Collected data entries:
______

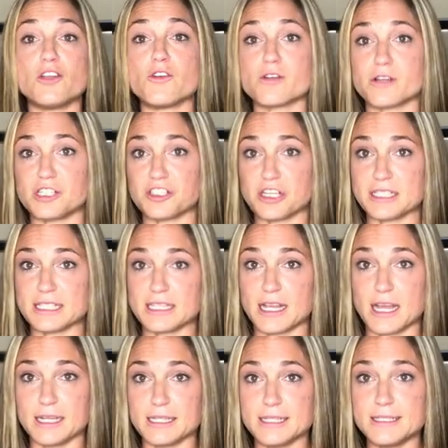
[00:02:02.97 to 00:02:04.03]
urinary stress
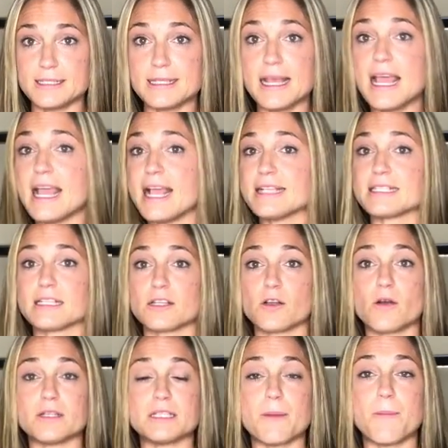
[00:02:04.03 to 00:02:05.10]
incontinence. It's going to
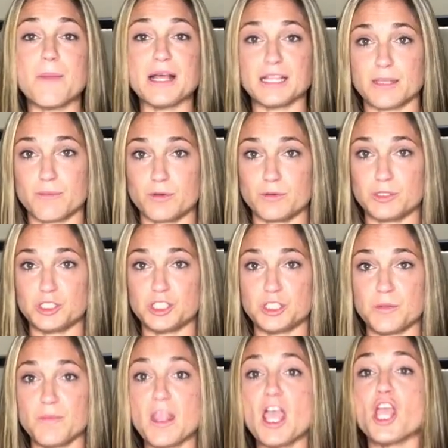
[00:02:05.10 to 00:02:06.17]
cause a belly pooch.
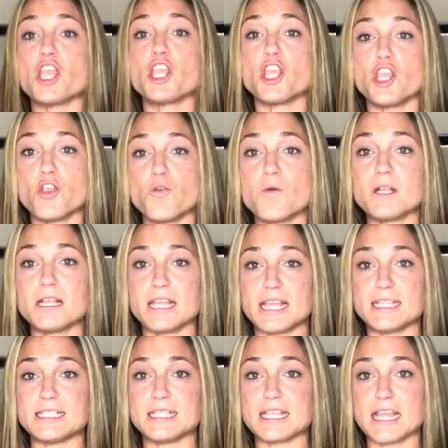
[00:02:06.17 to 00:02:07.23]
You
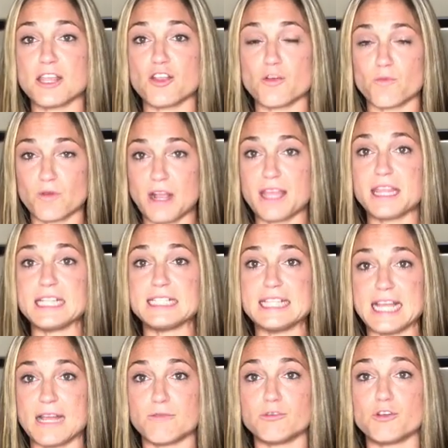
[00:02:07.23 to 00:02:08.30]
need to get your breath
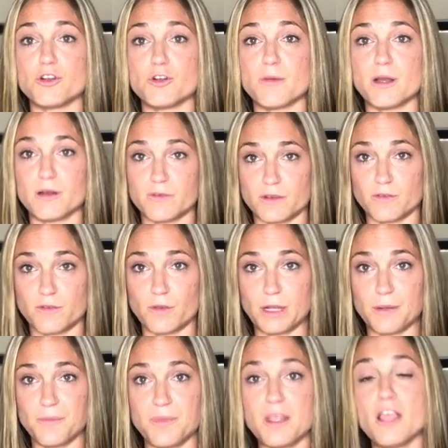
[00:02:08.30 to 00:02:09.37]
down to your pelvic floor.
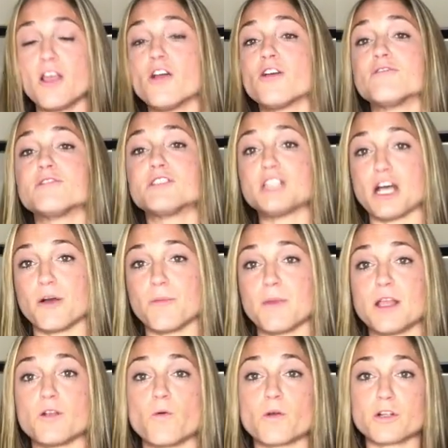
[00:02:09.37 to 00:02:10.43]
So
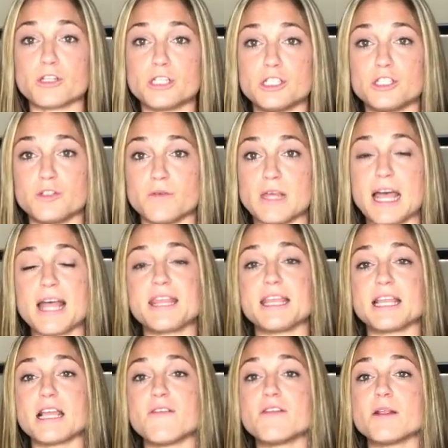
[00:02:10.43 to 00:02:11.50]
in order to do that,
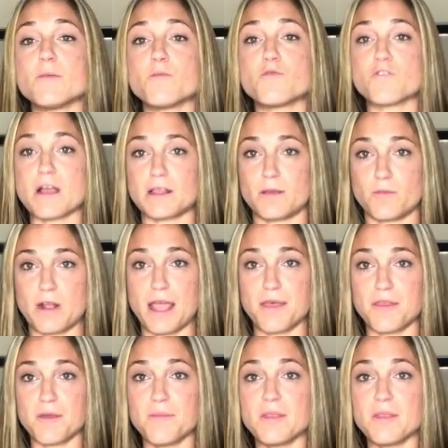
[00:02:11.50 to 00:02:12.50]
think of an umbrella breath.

______

Every line between the one containing "[00:02:07.23 to 00:02:08.30]" and the last line of the data above, both included, should be copied exactly, but not the pictures.

[00:02:07.23 to 00:02:08.30]
need to get your breath
[00:02:08.30 to 00:02:09.37]
down to your pelvic floor.
[00:02:09.37 to 00:02:10.43]
So
[00:02:10.43 to 00:02:11.50]
in order to do that,
[00:02:11.50 to 00:02:12.50]
think of an umbrella breath.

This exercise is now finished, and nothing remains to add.